(Work required) Transcribe the entries that come next exactly, but not the pictures they contain.
Recorded data START
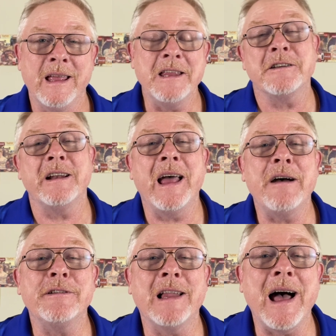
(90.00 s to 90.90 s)
He's going to
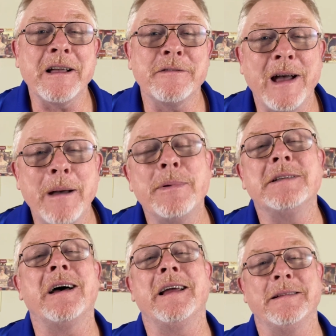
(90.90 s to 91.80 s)
have a lack of
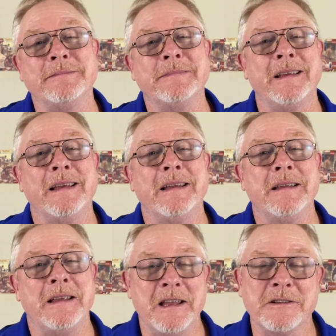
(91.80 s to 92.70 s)
appetite.
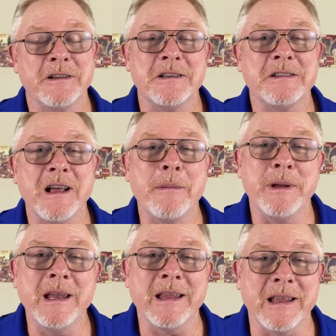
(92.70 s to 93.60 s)
He's going to stop
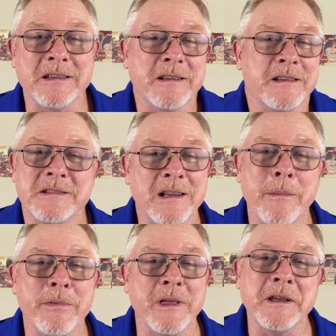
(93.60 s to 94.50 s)
eating. He's going to
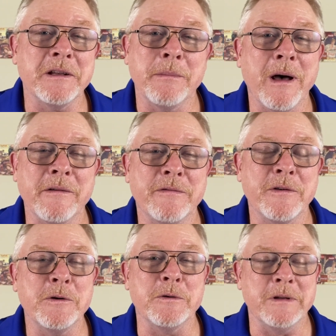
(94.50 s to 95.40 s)
stop thinking about
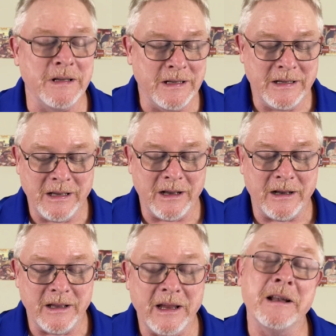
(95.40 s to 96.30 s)
food,
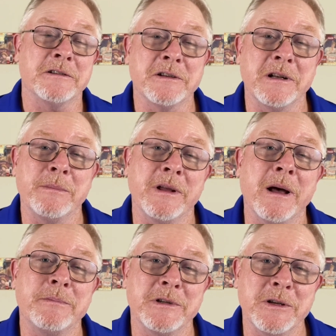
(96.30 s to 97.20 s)
and it's going to be
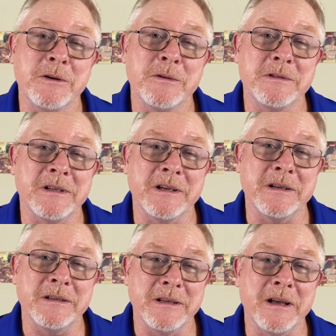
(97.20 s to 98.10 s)
up to you
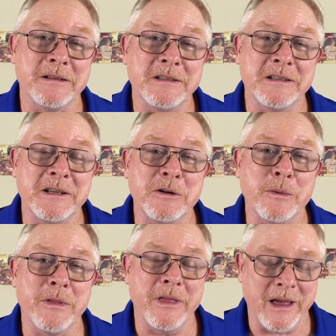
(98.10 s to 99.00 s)
to deal
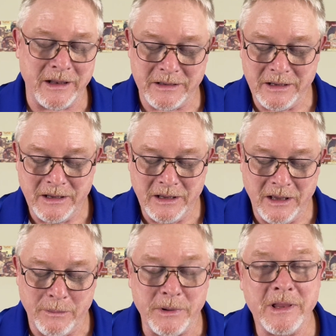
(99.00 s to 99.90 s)
with that.
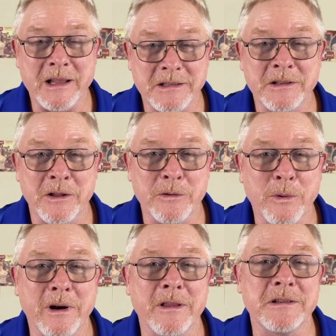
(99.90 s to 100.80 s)
But that's another
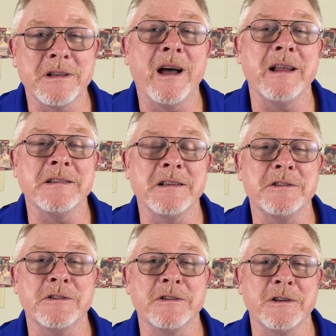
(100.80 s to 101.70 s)
one of the signs that
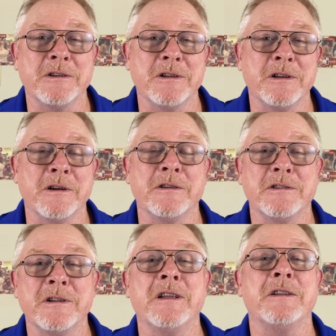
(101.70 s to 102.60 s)
your
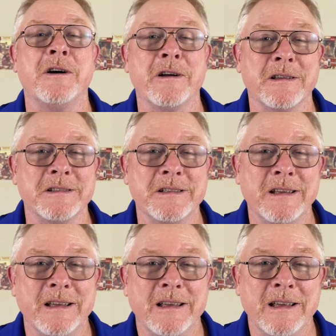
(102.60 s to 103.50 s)
stud dog
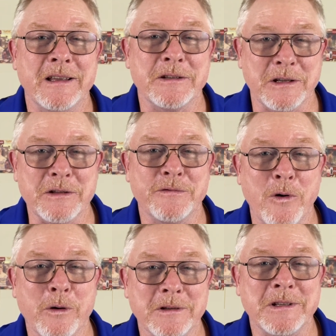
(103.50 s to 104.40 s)
is
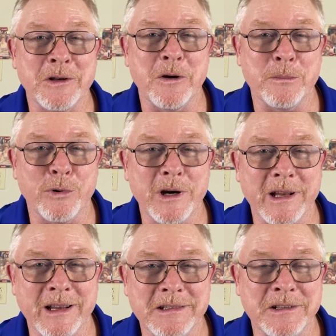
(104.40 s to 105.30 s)
focusing on
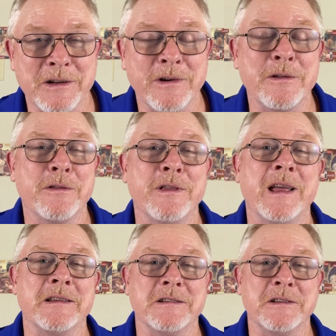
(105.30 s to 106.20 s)
breeding instead of other
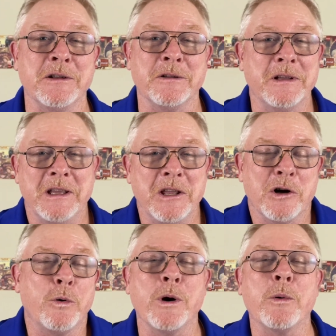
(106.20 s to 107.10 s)
things. Is he'll
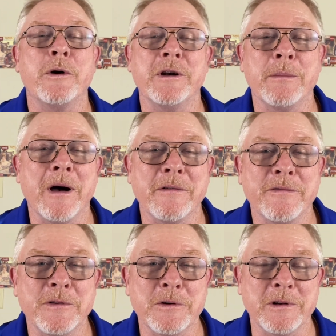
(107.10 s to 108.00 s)
quit worrying about
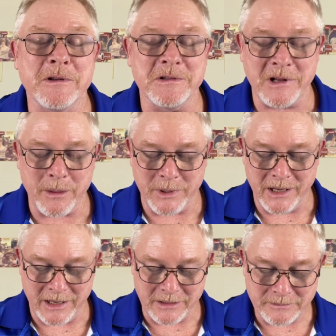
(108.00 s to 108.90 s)
food. He'll stop
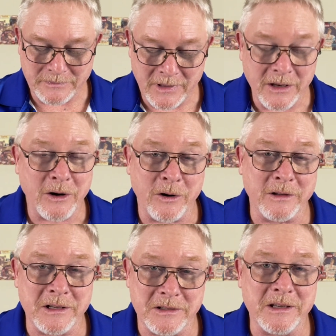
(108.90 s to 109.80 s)
eating, or at
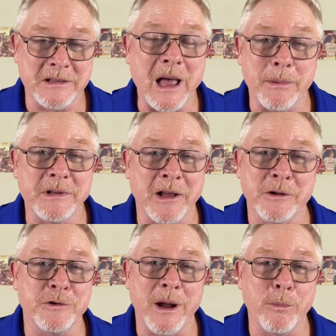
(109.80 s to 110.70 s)
least his appetite will
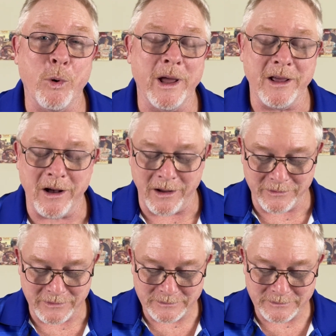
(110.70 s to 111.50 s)
drop way off.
Recorded data END
(Answer for the task)
(90.00 s to 90.90 s)
He's going to
(90.90 s to 91.80 s)
have a lack of
(91.80 s to 92.70 s)
appetite.
(92.70 s to 93.60 s)
He's going to stop
(93.60 s to 94.50 s)
eating. He's going to
(94.50 s to 95.40 s)
stop thinking about
(95.40 s to 96.30 s)
food,
(96.30 s to 97.20 s)
and it's going to be
(97.20 s to 98.10 s)
up to you
(98.10 s to 99.00 s)
to deal
(99.00 s to 99.90 s)
with that.
(99.90 s to 100.80 s)
But that's another
(100.80 s to 101.70 s)
one of the signs that
(101.70 s to 102.60 s)
your
(102.60 s to 103.50 s)
stud dog
(103.50 s to 104.40 s)
is
(104.40 s to 105.30 s)
focusing on
(105.30 s to 106.20 s)
breeding instead of other
(106.20 s to 107.10 s)
things. Is he'll
(107.10 s to 108.00 s)
quit worrying about
(108.00 s to 108.90 s)
food. He'll stop
(108.90 s to 109.80 s)
eating, or at
(109.80 s to 110.70 s)
least his appetite will
(110.70 s to 111.50 s)
drop way off.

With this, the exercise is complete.